In mijn leven heb ik heus weleens iets gesmokkeld. Vroeger, naar de bioscoop, een zakje Aldi-merk naturelchips, een rolletje mentos en een pakje taksi. Op schoolreisjes nam ik meer snoep mee dan was toegestaan in de bus, op de middelbare school liet ik mijn Nokia niet altijd in mijn kluisje, op het vliegveld wilde ik toch proberen mijn nagelschaartje mee te nemen in mijn handbagage, naar festivals nam ik lauwe blikken bier mee. En er zijn tijdens mijn studietijd feestjes geweest, je kent ze wel.
Het geeft een gevoel van superioriteit, maar dat zou je niet zeggen als je mijn gezicht ziet. Ze kunnen het aan me zien, denk ik, aan mijn linkeroog dat iets dichter gaat zitten, aan mijn hand krampachtig in mijn zak, aan het feit dat ik heel hard moet lachen om de grappen van de man met de zuidwester en de teva’s achter mij in de rij.
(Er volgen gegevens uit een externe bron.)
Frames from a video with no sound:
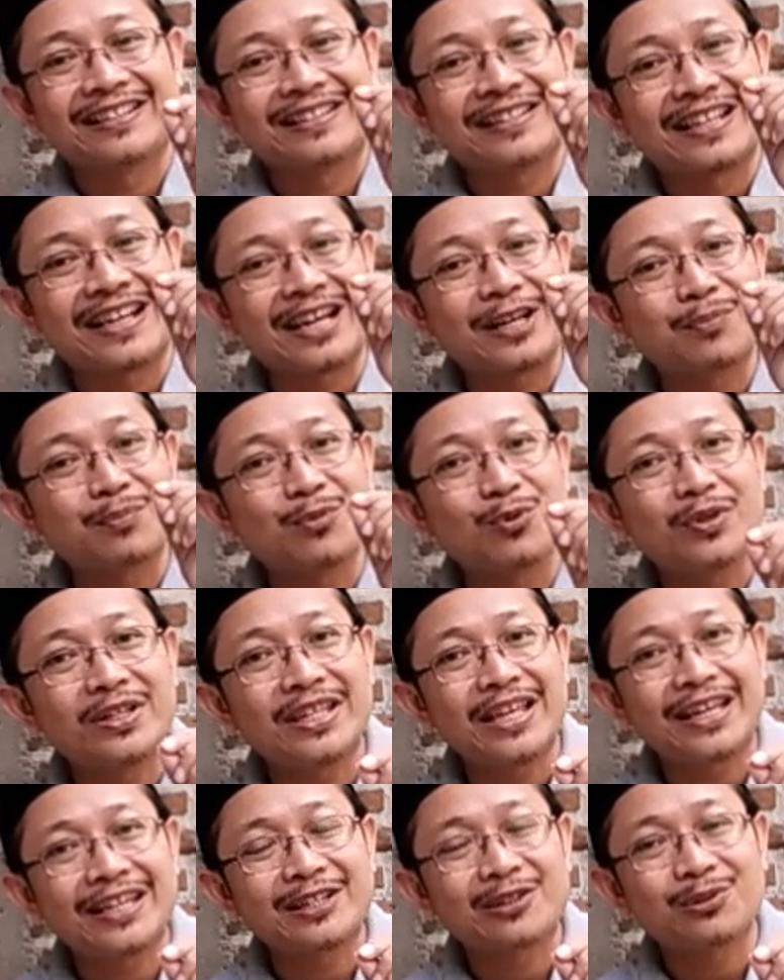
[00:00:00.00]
Sangat
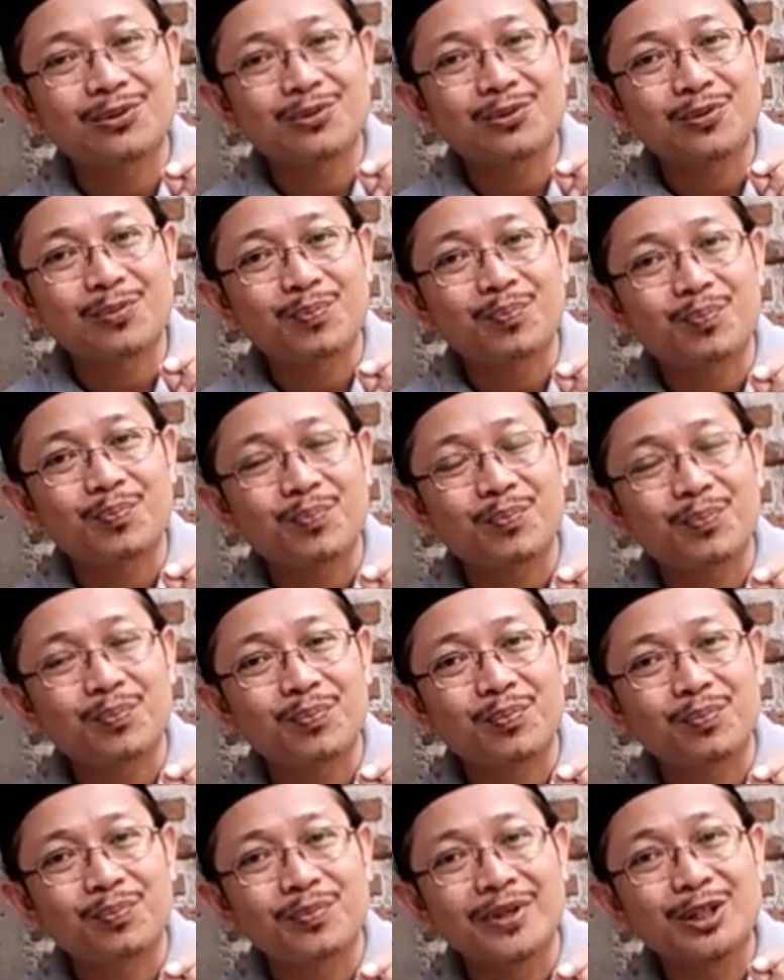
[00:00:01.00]
mulia itu
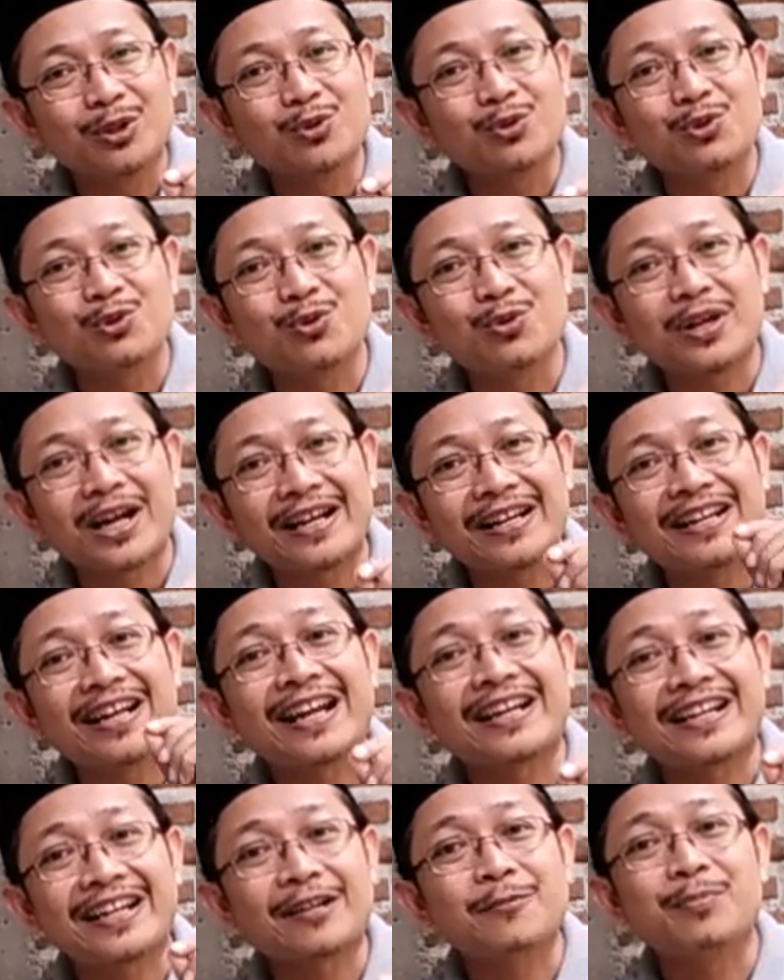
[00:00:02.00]
ditunjukkan
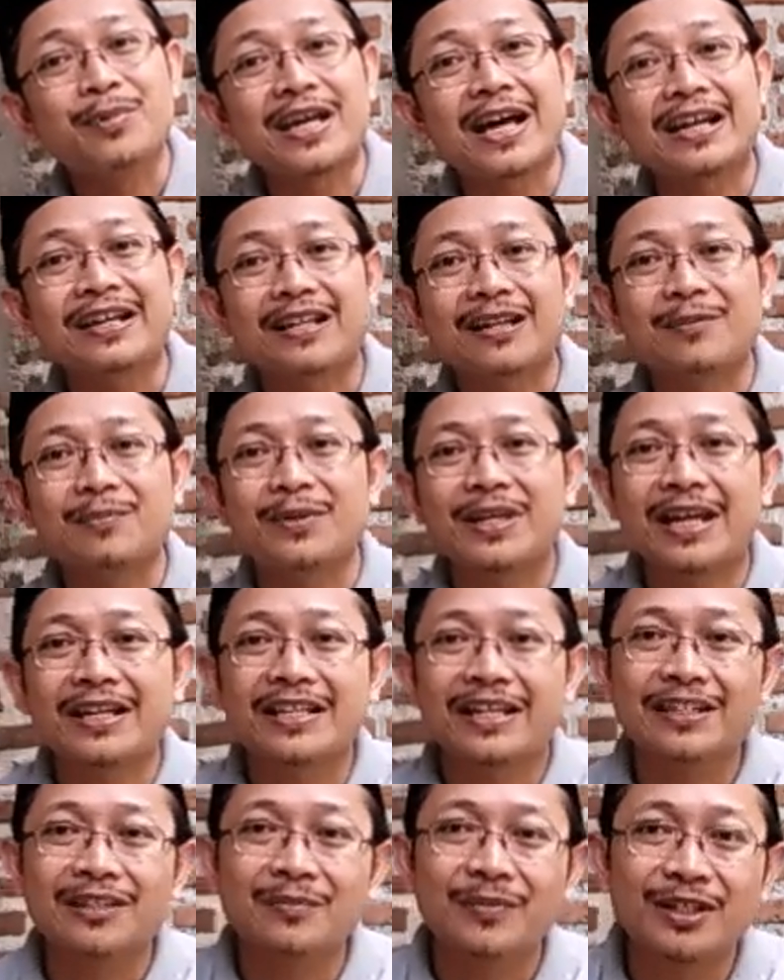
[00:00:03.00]
dengan
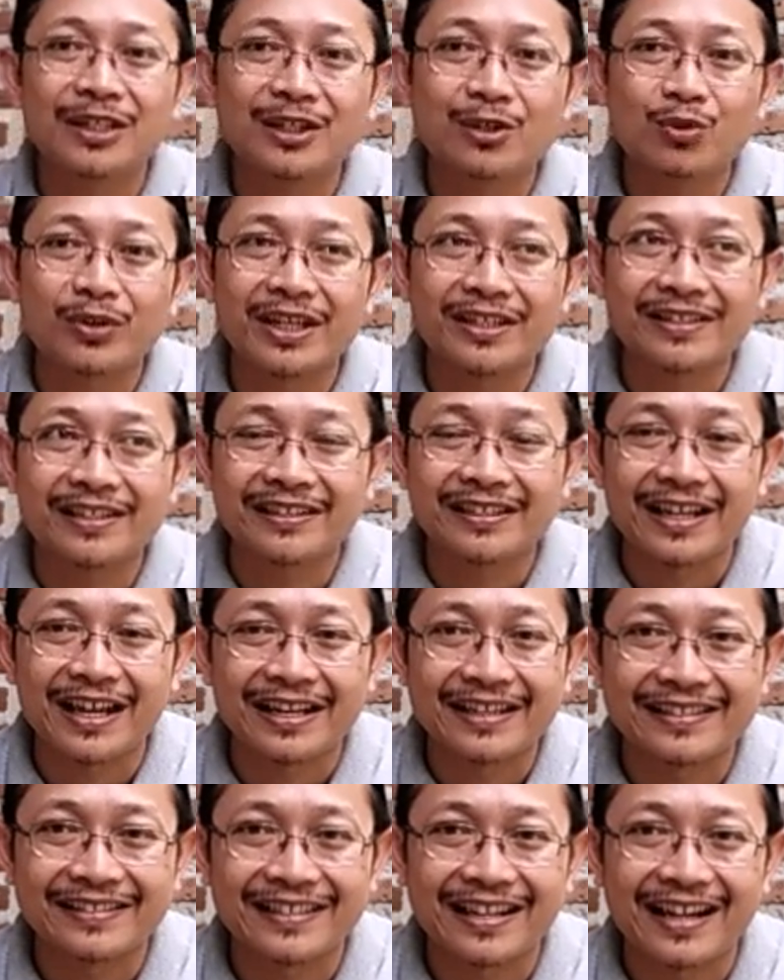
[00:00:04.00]
kelebihan-kelebihan yang dimiliki oleh Siti
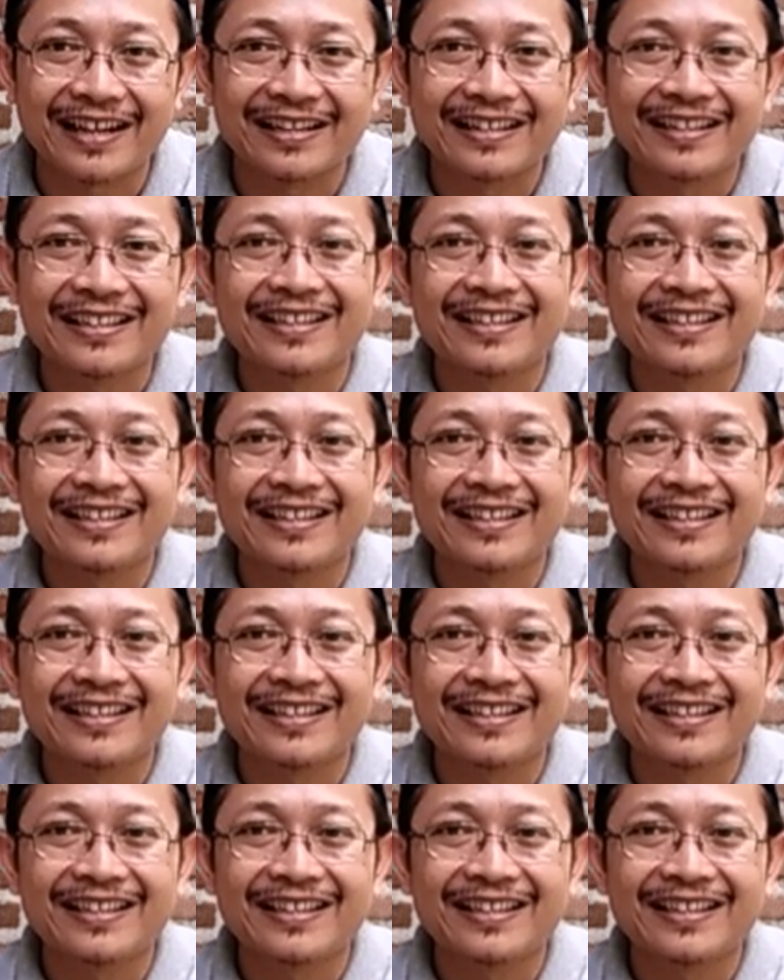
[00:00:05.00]
Aisyah.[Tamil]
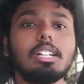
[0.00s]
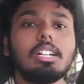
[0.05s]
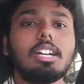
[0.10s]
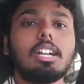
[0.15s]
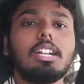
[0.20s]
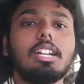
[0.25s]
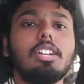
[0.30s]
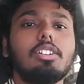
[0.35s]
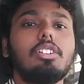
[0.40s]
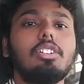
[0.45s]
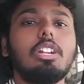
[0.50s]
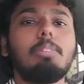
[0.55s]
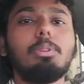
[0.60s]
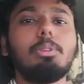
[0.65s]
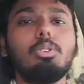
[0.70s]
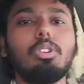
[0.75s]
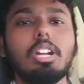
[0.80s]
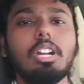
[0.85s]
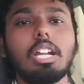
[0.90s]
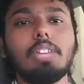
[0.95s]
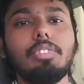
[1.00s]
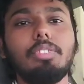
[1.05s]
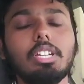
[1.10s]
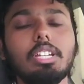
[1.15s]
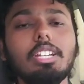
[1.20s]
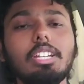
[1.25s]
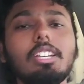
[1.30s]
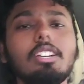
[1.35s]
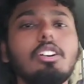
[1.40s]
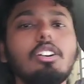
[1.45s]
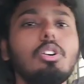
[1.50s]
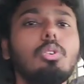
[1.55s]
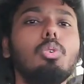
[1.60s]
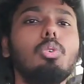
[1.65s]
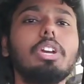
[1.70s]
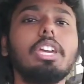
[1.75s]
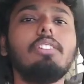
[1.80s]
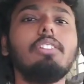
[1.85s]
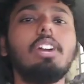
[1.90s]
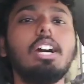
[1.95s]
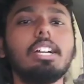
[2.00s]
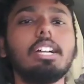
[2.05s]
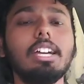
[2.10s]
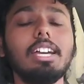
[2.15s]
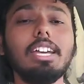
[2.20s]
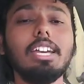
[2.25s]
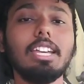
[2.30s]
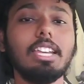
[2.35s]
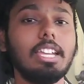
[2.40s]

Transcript: தான் கரெக்டாக இருக்கும் நம்ம ஊர் டிராஃபிக்கு ஓகே வாங்கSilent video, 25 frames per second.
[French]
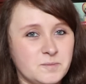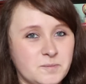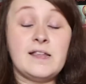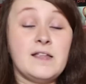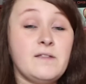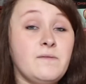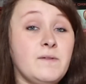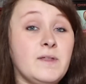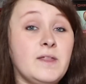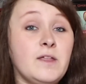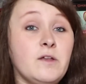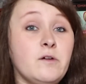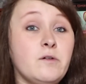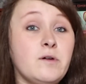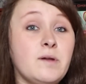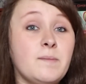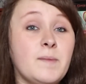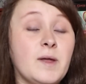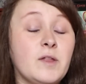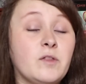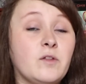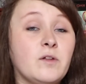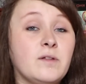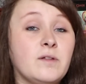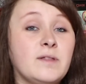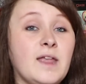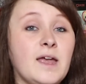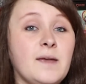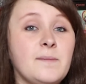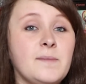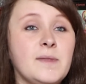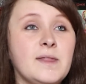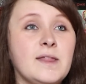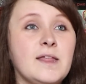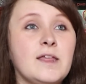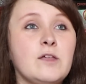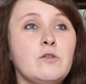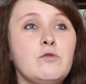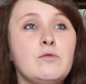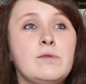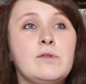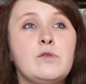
Cette vidéo est maintenant terminée,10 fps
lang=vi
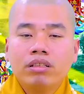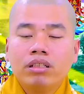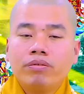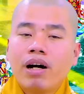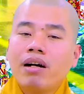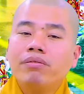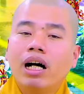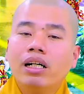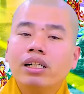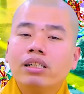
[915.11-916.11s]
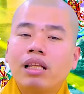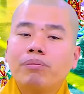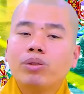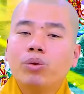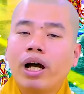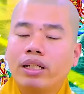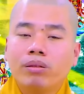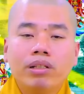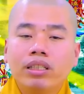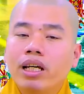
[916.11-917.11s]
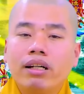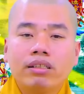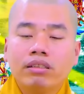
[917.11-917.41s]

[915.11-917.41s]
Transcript: nó phá vỡ cái tâm tu hành của mình chứ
Hij is immers helemaal niet zo grappig.
Natuur is van iedereen, denk ik, ik doe niets verkeerd. Net als met dat zand dat nu op het strand in Sardinië moet blijven liggen, wat een bullshit. Zand is zand, dat is door alle oceanen met elkaar verbonden, het is dus net zo goed van mij, het kan prima via het water vanaf een Nederlands strand zijn komen aanspoelen, is het dan nog smokkelen te noemen? Wat ik op dit moment doe, lijkt daar toch op? Ze voelen er niets van, althans, er zijn geen onderzoeken naar hun pijn en zonder wetenschappelijke onderbouwing zijn we niets meer tegenwoordig. Ik vaar slechts op die afwezigheid van kennis.
Toch voel ik ze krioelen in mijn tas, in mijn nekharen, onder mijn jas, ze lopen over mijn benen, in mijn schoenen. Ze kruipen door mijn haarborstel, tussen mijn opgerolde T-shirts, door de bladzijden van het boek dat ik deze vakantie niet heb opengeslagen. Ik kan ze horen, misschien de man achter mij in de rij dus ook? Hij maakt een grap over de drugshonden, ik lach, ik krab tussen het elastiek van mijn boxershort en mijn onderrug en probeer de hond niet aan te kijken, kan hij ze ruiken, ruiken ze naar drugs, scheiden ze iets chemisch uit als ze bang zijn, als ze stikken, is dat hun wraak?
De hond passeert me en doet niets, de teva’s sluiten netjes aan achter mijn sneakers als in de rij iedereen een stap naar voren zet. Iemand roept ‘volgende’ en ik ben de volgende en ik zet mijn tas op de band. Langzaam rolt hij naar de scanner toe, terwijl het krioelen langzaam vanuit mijn nek langs mijn gezicht kruipt.